When Rush started performing professionally, he was sometimes forced to play behind curtains because he is black and the audience was mostly white.

Over time, that changed. Martin Luther King, Jr. and other civil rights leaders organized to bring about change through nonviolent resistance. Blacks and whites began protesting racist laws together in the south. In 1964, the Civil Rights Act passed, barring discrimination based on race.

Over time these actions affected the blues world.

Now, Rush says he feels blessed for his popularity with a racially mixed audience. But he adds that he will always be proud of his roots and the struggles he went through on his road to success.

“I’m a blues singer, I’m a black blues singer, I love what I do, I love who I am… love all people because they are all part of me.”

Blues had a critical influence in the expansion of the American music tradition.

Over time, as blues musicians left Mississippi, the sound changed.
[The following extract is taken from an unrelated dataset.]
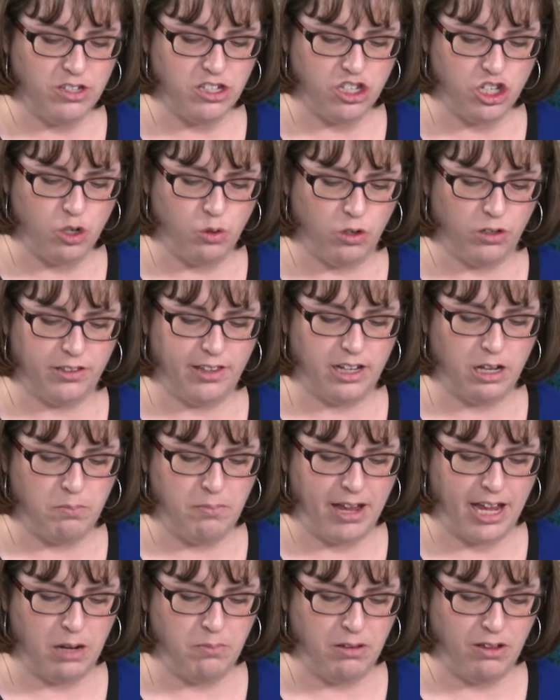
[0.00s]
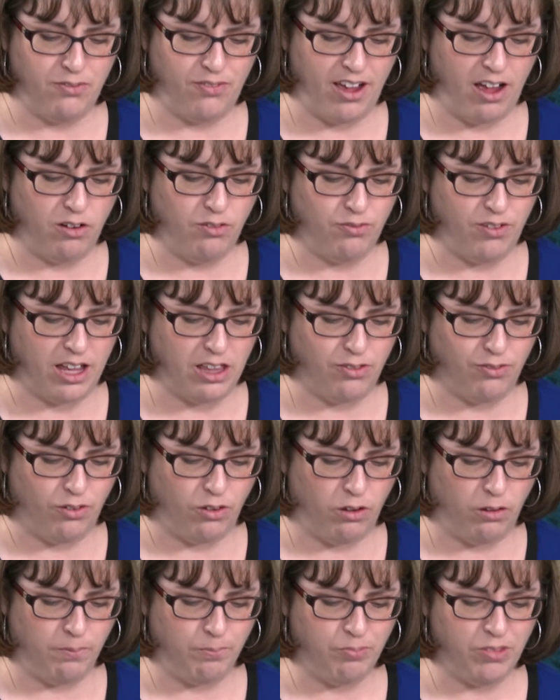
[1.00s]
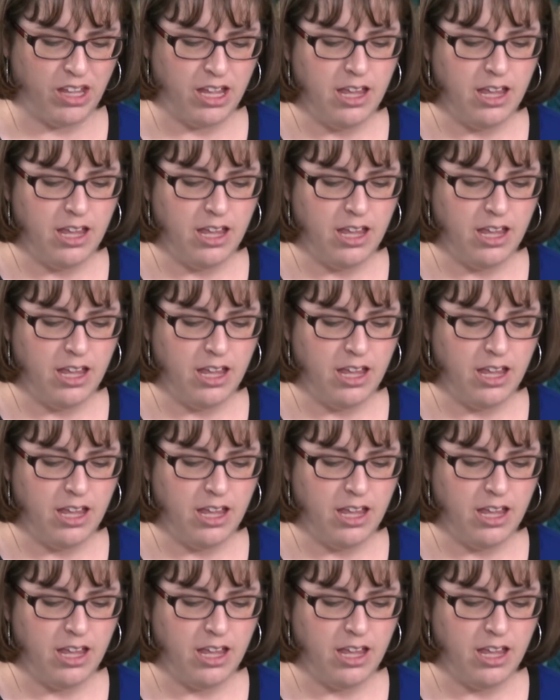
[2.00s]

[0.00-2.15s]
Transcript: steward that a man be found faithful.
In the north, Chicago and other cities became famous for the electric guitar style of blues, which helped create rock and roll. In the south, blues music was a building block for jazz, country, and bluegrass. Rhythm and blues and rap music also developed from the Mississippi blues.

Historian Roger Stolle says, today, young people are more interested in learning musical styles like rap than traditional blues. However, there are efforts to document the life of the genre and keep it healthy for the future.

The Mississippi Blues Commission has created The Blues Music Trail, a path of historic places throughout Mississippi that informs and entertains visitors about blues music.

The history of the music is also on display at the Delta Blues Museum. And it has programs that connect young musicians with established blues artists.

Also, record labels are trying to preserve the traditional style of Delta blues by recording older musicians like Welch and Holmes.

But no matter what happens to the genre, almost every form of popular music today has been touched by the blues.

And it is almost impossible not to like it, says Bobby Rush.

“The blues itself is the mother of all music… because if you don’t like the blues, you don’t like your mama. Because that’s the root of music, man!”